● **Task prompt**: From the first line to the last, restate the data exactly, leaving out the images.

####

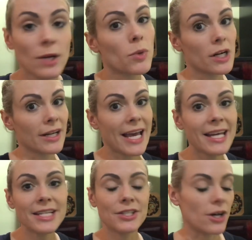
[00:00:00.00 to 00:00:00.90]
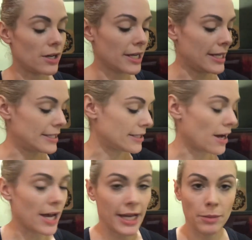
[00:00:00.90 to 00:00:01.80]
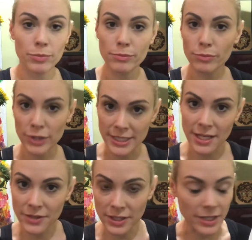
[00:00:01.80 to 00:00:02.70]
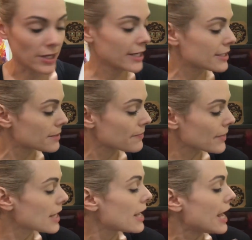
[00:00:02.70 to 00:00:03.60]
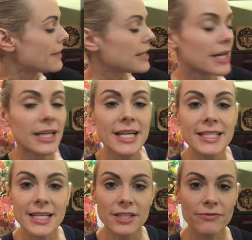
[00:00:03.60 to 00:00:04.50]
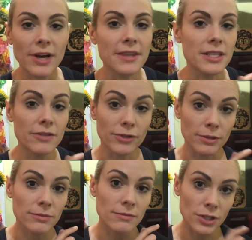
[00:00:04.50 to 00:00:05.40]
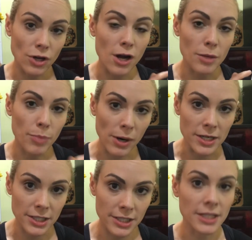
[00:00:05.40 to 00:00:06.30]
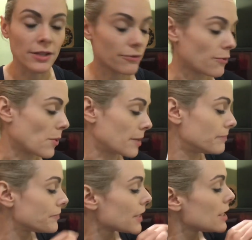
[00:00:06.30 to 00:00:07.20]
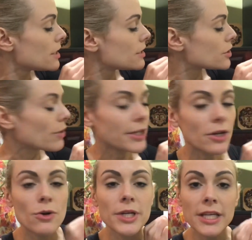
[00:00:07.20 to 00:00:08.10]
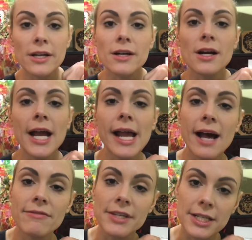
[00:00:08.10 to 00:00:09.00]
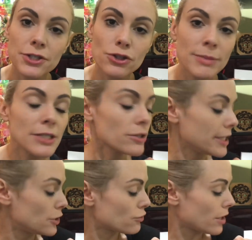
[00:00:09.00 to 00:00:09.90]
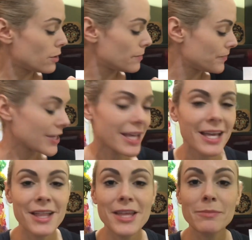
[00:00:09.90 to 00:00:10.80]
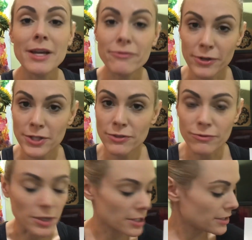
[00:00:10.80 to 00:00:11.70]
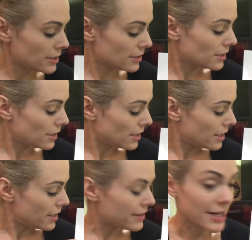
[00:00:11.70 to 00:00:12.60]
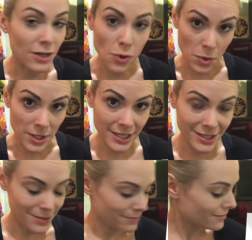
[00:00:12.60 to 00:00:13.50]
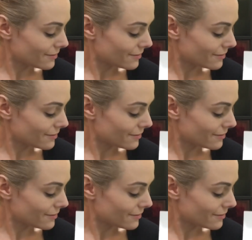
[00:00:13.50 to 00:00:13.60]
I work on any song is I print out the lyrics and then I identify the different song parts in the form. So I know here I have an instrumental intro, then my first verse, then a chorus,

####

● **Exercise output**:
[00:00:00.00 to 00:00:00.90]
[00:00:00.90 to 00:00:01.80]
[00:00:01.80 to 00:00:02.70]
[00:00:02.70 to 00:00:03.60]
[00:00:03.60 to 00:00:04.50]
[00:00:04.50 to 00:00:05.40]
[00:00:05.40 to 00:00:06.30]
[00:00:06.30 to 00:00:07.20]
[00:00:07.20 to 00:00:08.10]
[00:00:08.10 to 00:00:09.00]
[00:00:09.00 to 00:00:09.90]
[00:00:09.90 to 00:00:10.80]
[00:00:10.80 to 00:00:11.70]
[00:00:11.70 to 00:00:12.60]
[00:00:12.60 to 00:00:13.50]
[00:00:13.50 to 00:00:13.60]
I work on any song is I print out the lyrics and then I identify the different song parts in the form. So I know here I have an instrumental intro, then my first verse, then a chorus,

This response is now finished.